→ Work item: For each entry, return the text exactly and omit any image.

(Stored items)
* * * * * * * * *

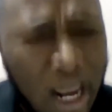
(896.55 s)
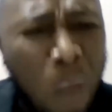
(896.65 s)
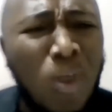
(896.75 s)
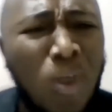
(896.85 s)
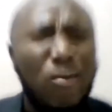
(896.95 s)
I
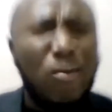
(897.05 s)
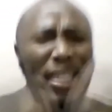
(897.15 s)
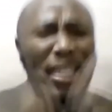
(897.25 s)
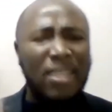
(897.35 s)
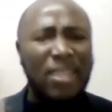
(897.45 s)
wonder if we
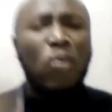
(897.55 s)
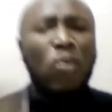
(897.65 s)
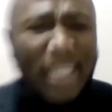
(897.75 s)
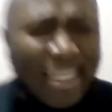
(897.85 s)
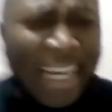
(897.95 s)
need to, we
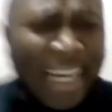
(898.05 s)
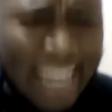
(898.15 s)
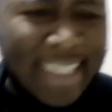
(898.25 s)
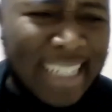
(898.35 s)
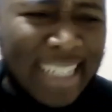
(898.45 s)
need to
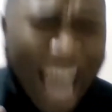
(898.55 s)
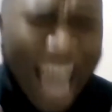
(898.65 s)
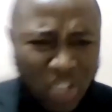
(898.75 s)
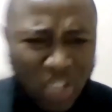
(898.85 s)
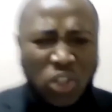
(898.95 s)
get this
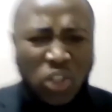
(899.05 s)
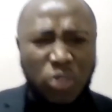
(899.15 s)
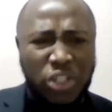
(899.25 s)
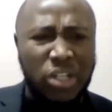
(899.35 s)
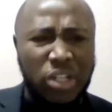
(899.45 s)
attitude,
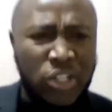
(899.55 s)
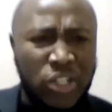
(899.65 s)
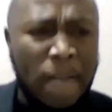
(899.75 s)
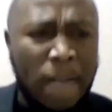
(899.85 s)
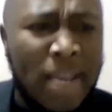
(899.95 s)
church,
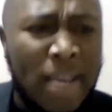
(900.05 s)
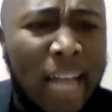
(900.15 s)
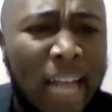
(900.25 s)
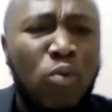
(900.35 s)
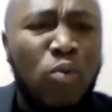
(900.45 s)

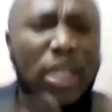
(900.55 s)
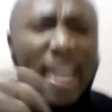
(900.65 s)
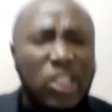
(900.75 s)
that in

* * * * * * * * *

→ Result below:
(896.55 s)
(896.65 s)
(896.75 s)
(896.85 s)
(896.95 s)
I
(897.05 s)
(897.15 s)
(897.25 s)
(897.35 s)
(897.45 s)
wonder if we
(897.55 s)
(897.65 s)
(897.75 s)
(897.85 s)
(897.95 s)
need to, we
(898.05 s)
(898.15 s)
(898.25 s)
(898.35 s)
(898.45 s)
need to
(898.55 s)
(898.65 s)
(898.75 s)
(898.85 s)
(898.95 s)
get this
(899.05 s)
(899.15 s)
(899.25 s)
(899.35 s)
(899.45 s)
attitude,
(899.55 s)
(899.65 s)
(899.75 s)
(899.85 s)
(899.95 s)
church,
(900.05 s)
(900.15 s)
(900.25 s)
(900.35 s)
(900.45 s)

(900.55 s)
(900.65 s)
(900.75 s)
that in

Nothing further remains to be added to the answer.